2.- Integrar la política y gestión forestal con la del desarrollo rural. Deben integrarse y articularse los espacios e instrumentos de gestión, particularmente los consejos forestales con los de planeación, de cuenca y de desarrollo rural sustentable, donde los dueños de los bosques deben participar con voz y voto.
3.- Lograr, que las esferas decisorias de los tres órdenes de gobierno tomen en consideración todos los valores forestales, incluidos los servicios ambientales y la diversidad biológica, en lugar de limitarse a la mera extracción de madera y otros productos no maderables.
4.- Contribuir a soslayar conflictos, agrupar usos compatibles y asignar determinadas zonas a los usos incompatibles, de forma que todos los usos sostenibles de los ecosistemas forestales puedan efectuarse en algún lugar a través de la realización previa de un ordenamiento forestal.
5.- Establecer una política de desarrollo e integración industrial. No se puede permitir el desperdicio de las oportunidades de diversificar los productos forestales aprovechables.

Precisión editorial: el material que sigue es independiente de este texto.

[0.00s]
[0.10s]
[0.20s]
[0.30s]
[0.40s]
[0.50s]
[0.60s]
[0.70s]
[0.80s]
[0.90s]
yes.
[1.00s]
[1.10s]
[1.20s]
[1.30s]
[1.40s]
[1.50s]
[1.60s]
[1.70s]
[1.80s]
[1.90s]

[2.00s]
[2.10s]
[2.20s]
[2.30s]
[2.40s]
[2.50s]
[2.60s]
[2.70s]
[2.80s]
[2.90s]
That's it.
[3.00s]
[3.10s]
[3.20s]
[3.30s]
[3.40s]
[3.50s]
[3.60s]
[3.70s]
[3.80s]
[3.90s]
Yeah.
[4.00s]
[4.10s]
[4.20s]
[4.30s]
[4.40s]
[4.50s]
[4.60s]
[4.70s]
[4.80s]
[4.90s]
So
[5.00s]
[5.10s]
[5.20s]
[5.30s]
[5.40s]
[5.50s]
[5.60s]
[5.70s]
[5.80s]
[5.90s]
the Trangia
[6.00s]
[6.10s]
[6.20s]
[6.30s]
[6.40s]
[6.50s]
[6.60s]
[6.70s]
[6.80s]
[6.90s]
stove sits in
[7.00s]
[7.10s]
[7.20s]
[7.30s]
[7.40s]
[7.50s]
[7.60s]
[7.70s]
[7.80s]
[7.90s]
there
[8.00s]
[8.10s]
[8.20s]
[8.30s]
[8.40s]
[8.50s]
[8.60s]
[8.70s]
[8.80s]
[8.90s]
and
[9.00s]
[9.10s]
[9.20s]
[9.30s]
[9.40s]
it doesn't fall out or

6.- Diversificar el aprovechamiento de los recursos forestales desarrollando nuevos productos y mercados, principalmente orientados a los productos no maderables, el ecoturismo, los servicios ambientales y el aprovechamiento de la vida silvestre.
7.- Desarrollar una estrategia de restauración de ecosistemas forestales degradados, ya sea por causas naturales o antropogénicas, impulsando un programa intensivo de conservación y restauración de tierras y manejo sostenible del agua a través de la realización previa de un ordenamiento forestal articulado a la cuenca hidrográfica y la unidad agraria.

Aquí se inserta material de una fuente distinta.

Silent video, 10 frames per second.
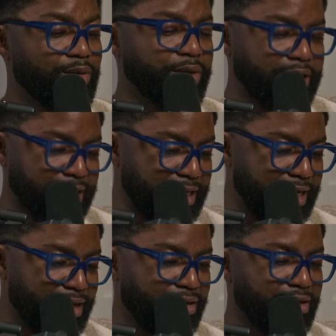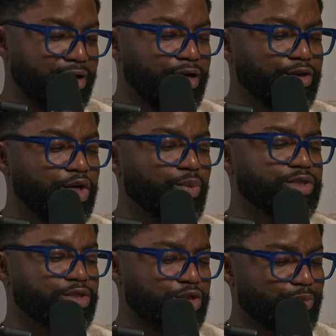but again, there was
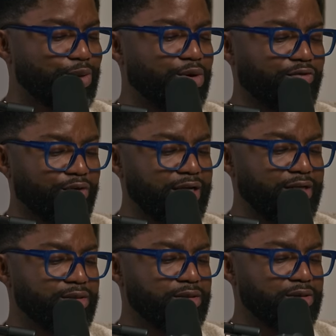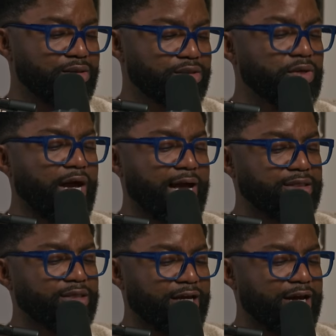a dispute over it. So
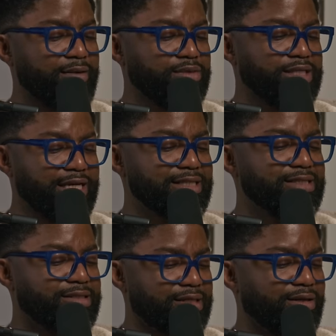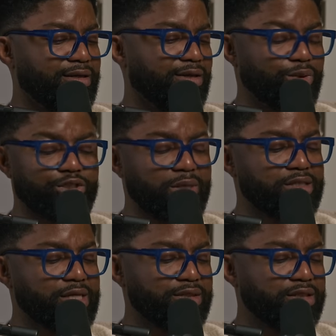Isaac named it Sitna, which
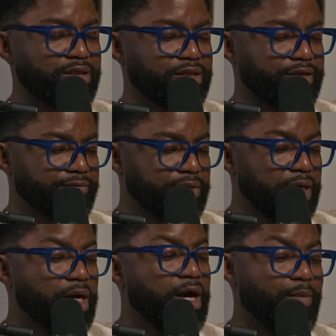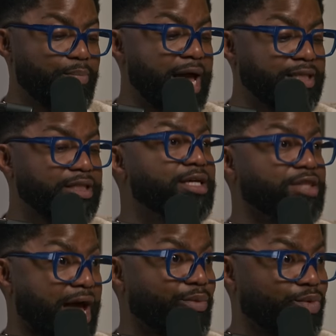means hostility. Abandoning
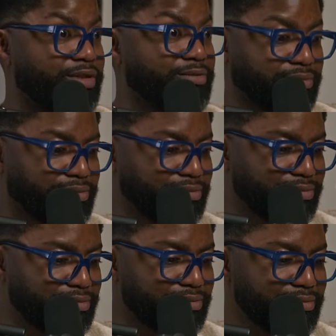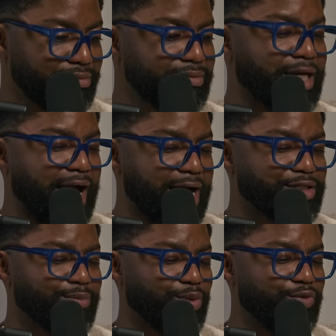that one,
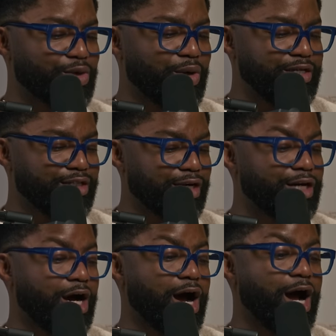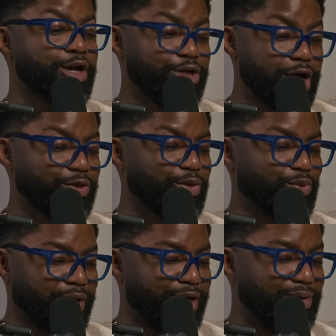Isaac moved on and dug another
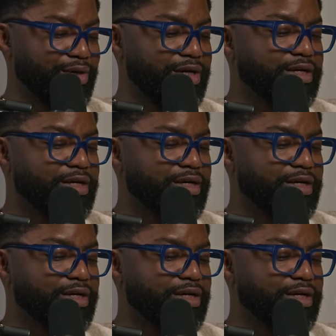well.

8.- Fortalecer el esquema de pago por servicios ambientales, considerando que los recursos del pago sean para el impulso de proyectos productivos para el desarrollo forestal sustentable de las comunidades beneficiadas.
9.- Fortalecer los servicios técnicos forestales accesibles y de calidad, en un esquema multidisciplinario y con capacidades para aportar soluciones en bosques con baja capacidad de producción maderable y no maderable.
10.- Integrar y armonizar los objetivos de conservación y aprovechamiento sustentable de la biodiversidad en los objetivos del desarrollo nacional forestal sustentable.
11.- Impulsar una nueva legislación forestal incluyente a través de instrumentos de participación, como la consulta considerado el consentimiento libre, previo e informado, integrando en ello a los diversos actores forestales, en especial a los pueblos indígenas, ejidos y comunidades campesinas, los prestadores de servicios técnicos forestales, los industriales, los académicos, las organizaciones sociales y ambientales, entre otros.